In Atlanta, Mr. Rumsfeld denied ever saying flatly that there were dangerous weapons in Iraq. Actually, he did, many times, even as late as March 30, 2003. On Sept. 27, 2002, Mr. Rumsfeld said there was "bulletproof" evidence of ties between Al Qaeda and Iraq, including that Iraq had trained Qaeda agents in chemical and biological warfare, and he repeated that myth in response to Mr. McGovern.

Americans are notorious for being reluctant to enter into foreign wars, even IF they involve dictators who are slaughtering their own people. It was not until we were attacked at Pearl Harbor that we entered a war that already engaged most of Europe and much of Asia. We were slow to do anything about the genocide in Serbia-Croatia and have done virtually nothing about Sudan. What sold so many on the Iraq war was that if Saddam had WMD AND ties to Al Qaeda, then the specter of him giving deadly weapons to terrorists to use against Americans was too frightening for them to ignore. It also lent credence to the Bushies' subtle suggestions that Saddam himself might have been involved with 9/11, and that raised anger against his regime to a fever pitch.

Saddam's greatest crimes against "his own people" occurred many years before and they didn't seem to bother Rumsfeld, Cheney, Bush 41 or the Republican hero Ronald Reagan enough to stir them to action then, or to stop them from supplying him with some of those very weapons they later used as a pretext for the 2003 invasion.

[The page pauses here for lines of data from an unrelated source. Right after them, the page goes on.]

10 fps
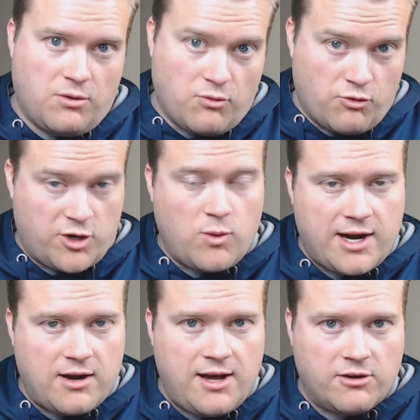
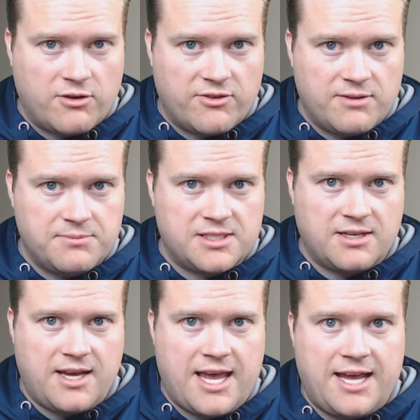require algorithms
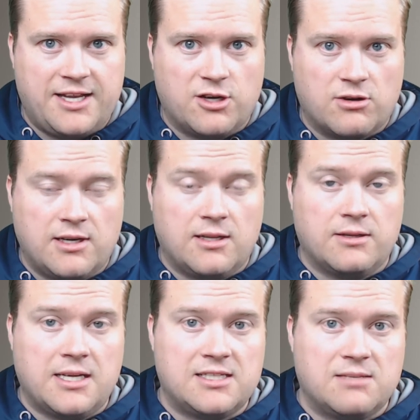and you're going to
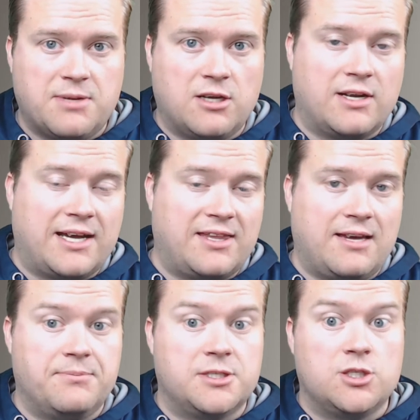need to be good at
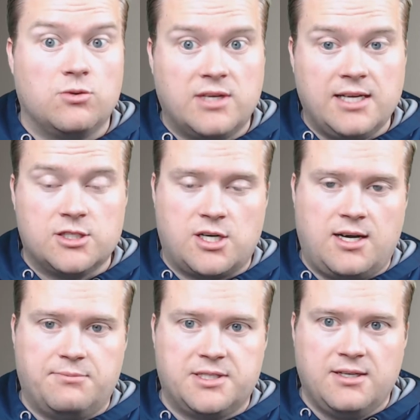them to get
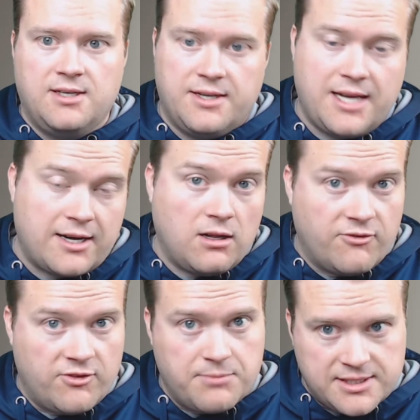jobs. Not all of
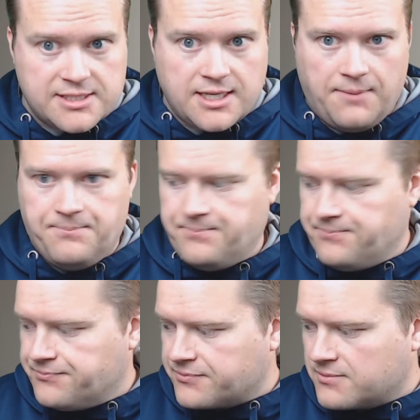them, but some.
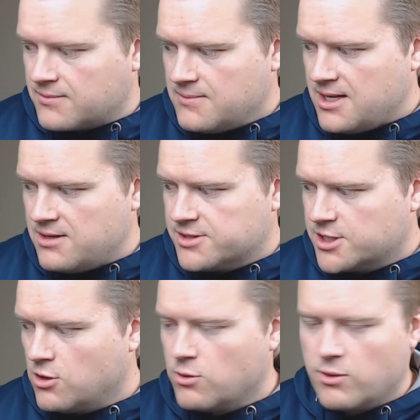
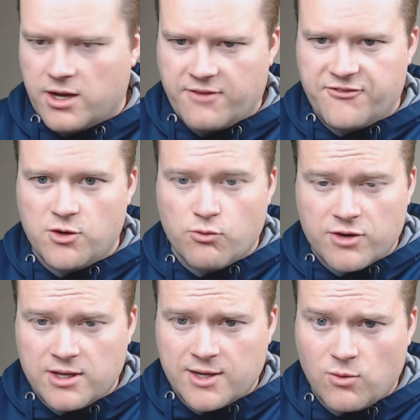So if you
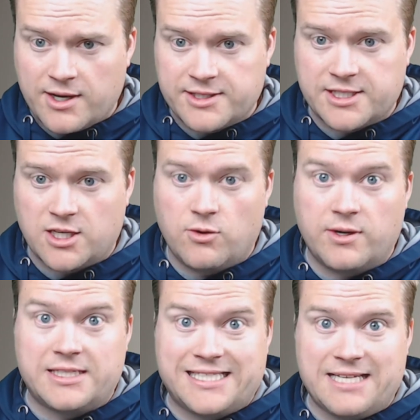really want to go
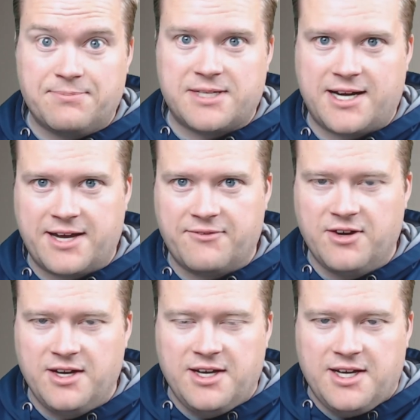deep dive
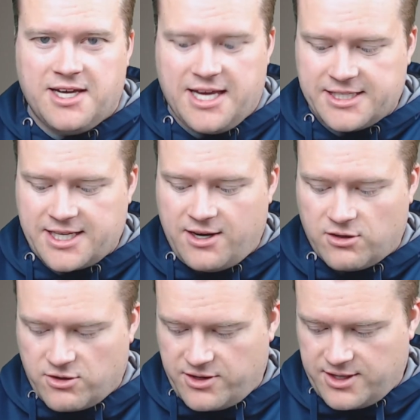into
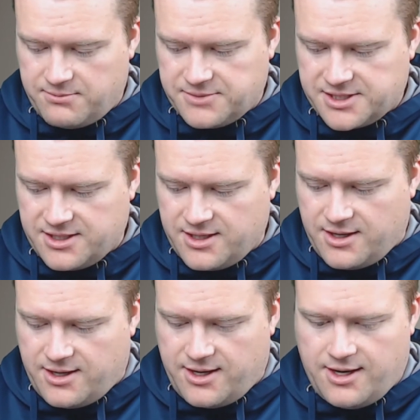algorithms,
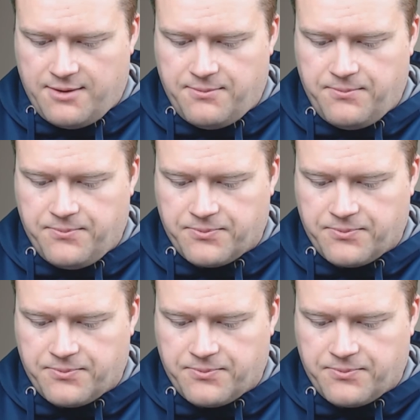um,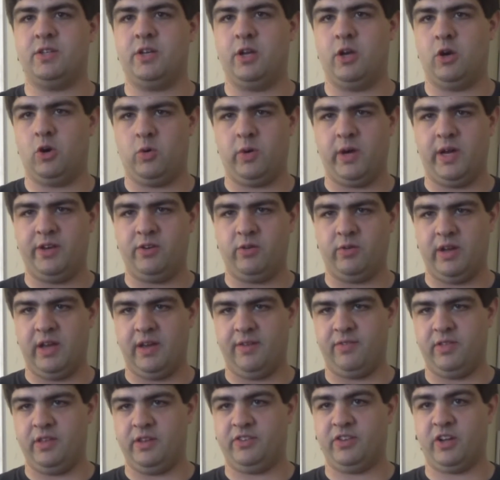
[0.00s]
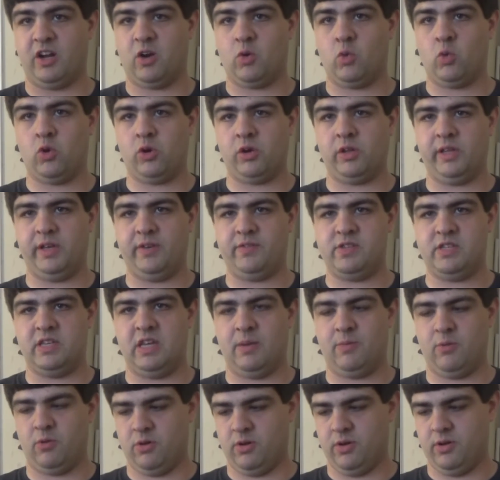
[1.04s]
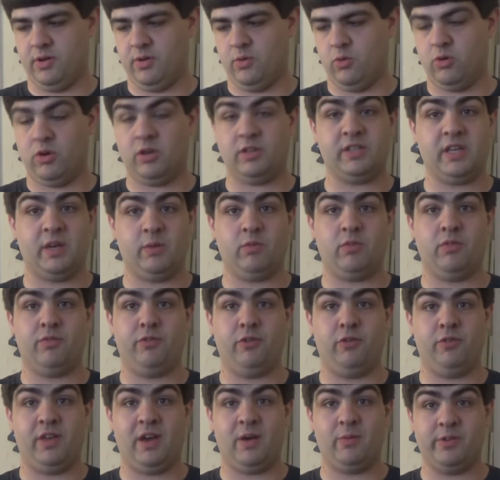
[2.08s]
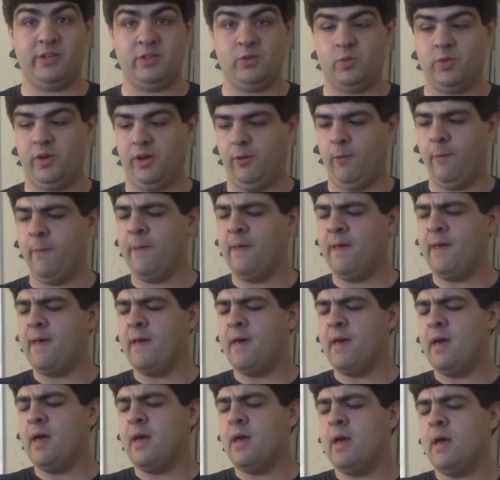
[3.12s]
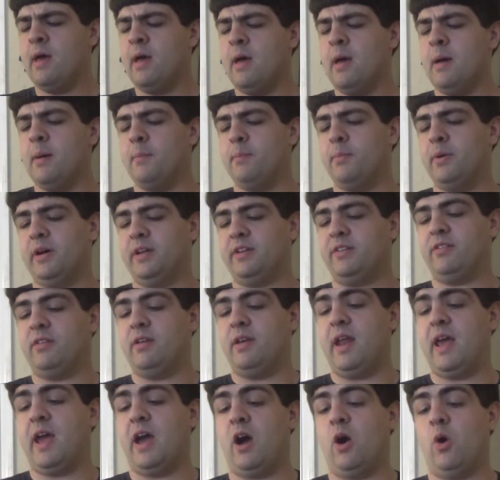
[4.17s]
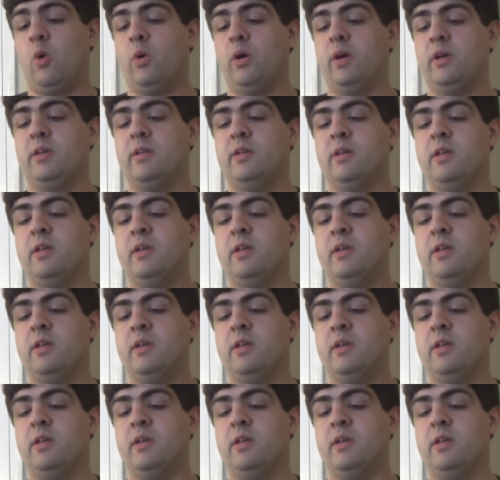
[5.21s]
no, I don't have the entire War Glaive saber, or else I would review that one as well. But now,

The NYT piece goes on to castigate Sen. Pat Roberts (R-KS), chairman of the Senate Intelligence Committee, for failing to fulfill his promise, and his duty, to investigate the lies of Bush and his top aides. Last fall, you'll recall, Dems shut down the work of the Senate by walking out in protest, and Roberts promised to complete Phase 2 of the investigation, and to submit interim reports of the panel's work to the Senate. He has not done so.

The next time Bush, Cheney, Rumsfeld or Rice is caught in an outright lie, I hope the Democratic leadership will lead another walkout and express a little of the outrage the American people are feeling about this continued stonewalling.